At first glance, Rebecca Hui seems all over the place, literally and figuratively. She’s trailed cows around Ahmedabad, searched for dogs in Moscow, and hunted for cigarette butts in the alleys of San Francisco’s Chinatown.
The UC Berkeley senior double-majoring in business and urban studies has traveled around the world researching her unconventional project, “The Secret Life of Urban Animals,” which views urbanization through the eyes of local animals. Using hand-drawn maps and a combination of qualitative and quantitative methods to examine changing human/animal relationships, she has gained an impressive group of funders, including National Geographic and Big Ideas@Berkeley, not to mention a Fulbright from the United States-India Education Foundation.
Her work has several potential uses—she mentions animal and environmental advocacy, and their relevance to city planning—but her main goal is to highlight the hidden world of everyday city life for a broad audience.
“ ‘Secret life’ refers to the larger idea of being aware of others and things that aren’t you or your existence,” Hui explains. “I hope to making people aware of these subtleties that make up the world that we live in, all these things that we would never think about. Hopefully that in itself would inspire (people) to be curious to change some element of it.”
Her interest developed when she was in India the summer before her sophomore year, doing contract work for Solyndra but growing fascinated with the larger presence that animals suddenly played in her daily life—the cows that shared the roads with people, the pigeons that her roommates welcomed into their house. (“If we build our houses on their houses, why can’t they build their houses in ours?” her roommate asked.)
One day, Hui decided to simply follow a cow around. Then she followed more cows around. Armed with her business school background—“Haas taught me you have to collect evidence, you need to quantify a lot of thing before you can put a conclusion to things“—Hui wrote up her findings and drew maps with crayons illustrating how cows navigate their daily lives in a region that’s becoming increasingly industrialized. Eventually she published her work in an Indian landscape architecture journal. “The cow is a very idiosyncratic and fascinating character to talk about development through,” she says. “There are a lot of talks about how our world is changing, how India is changing and it speaks to a very specific demographic—academics, activists. But it’s not reduced into the layman terms, and I think there’s something to be said for taking something everyone can relate to—for example, the cow.”

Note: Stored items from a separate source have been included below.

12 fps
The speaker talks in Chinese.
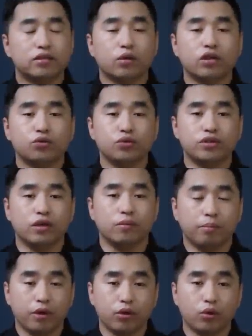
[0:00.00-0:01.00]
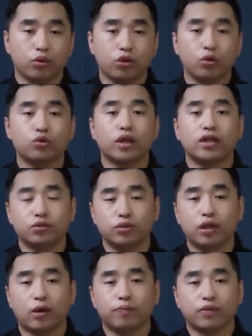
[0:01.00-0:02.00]
实中的剧情没有扭转的
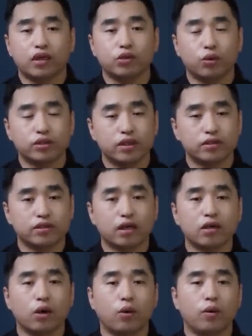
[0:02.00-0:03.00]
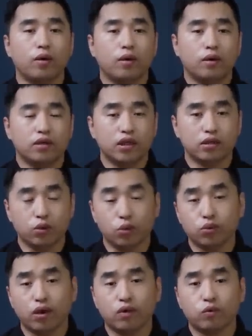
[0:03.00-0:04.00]
渠道，那有些伤口也
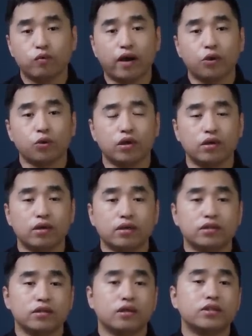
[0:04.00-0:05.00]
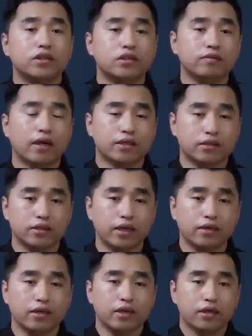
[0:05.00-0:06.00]
永远无法愈合，只能是希望时
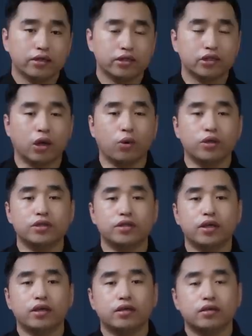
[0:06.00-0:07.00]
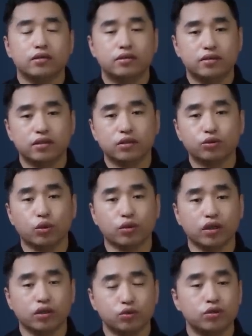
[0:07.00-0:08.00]
间少一些惊
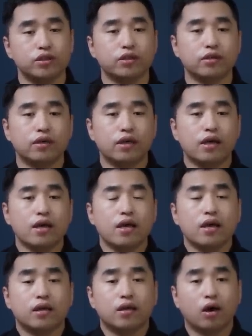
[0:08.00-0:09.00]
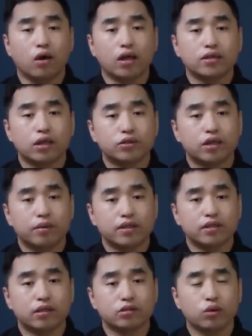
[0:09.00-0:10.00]
悚的剧情。那好了，以上就是
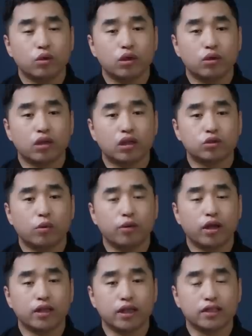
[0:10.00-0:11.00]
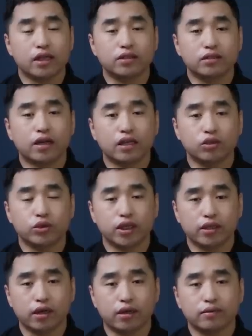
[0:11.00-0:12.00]
本期的所有内容，到最后不要忘了点赞支持，大吉，谢
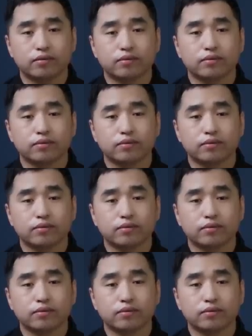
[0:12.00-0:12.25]
谢你了。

After India, Hui decided to expand her work, examining how urbanization and the influence of capitalism are changing relationships between humans and animals around the world.
Last summer, she went to Moscow to observe stray dogs that live in Moscow’s metro, and the famed subset that has learned to ride the systems escalators and even navigate its trains to travel from place to place. But alas, the subway-riding dogs were nowhere to be found. Hui spent her days sketching the subway stations and buying sausages from vendors in an effort to lure the dogs out until she realized she had to shift her focus to why they disappeared.
Hui’s Metro Mutts project eventually found a few possible reasons for the dogs’ disappearance: A new metro director’s anti-dog policies, the fact that dogs are more likely to go underground during the harsh winters, and civilian dog hunting groups whose forums she discovered online. The group members poison the stray dogs that roam the city, viewing themselves as the only line of defense against a filthy, disease-ridden city.
Next up, she’s planning more case studies in India, focusing on how leopards and monkeys interact with their developing cities.
Hui hasn’t decided if she wants to expand the research into a documentary or a children’s book, but she wants something with a strong visual component: “I illustrate a lot and I believe in the power of powerful visuals to transcend the language barriers,” she says. “I want to spread the idea much further beyond the academic world.”
But her mind has trouble settling on just one topic. She’s develop the design for a bus that also acts as a school in developing nations, and she’s working on a job training program in the Tenderloin called Apples and Wages. And in her free time, Hui likes to run mini-experiments for fun.
One such experiment involved Google Glass, which she calls “The Louis Vuitton purse of Silicon Valley.” After testing out a pair, she wanted to examine how the glasses function as a status symbol in the tech-obsessed Bay Area, so she took them to a San Francisco nightclub and measured people’s reactions. Another of her experiments involved trying to discern meeting spots for the Triads, the notorious Chinese gang with a presence in SF’s Chinatown. Noting that gang members were more likely than their elders to smoke and to loiter, she pinpointed possible meeting spots by counting cigarette butts—and says an ex-Triad member later confirmed the accuracy of some of her mapping.
Hui says one of the most important things she’s learned conducting all her experiments is the value of losing control and looking beyond her day-to-day experience.
“A lot of it is the idea of losing your own sense of control and saying, ‘OK, for three hours I have to follow this cow no matter what,’ ” she says. “Why would I ever think about dogs disappearing? I wouldn’t, until I forced myself to lose control of what I naturally think about every day. There are all these patterns that are everywhere, but we don’t notice.”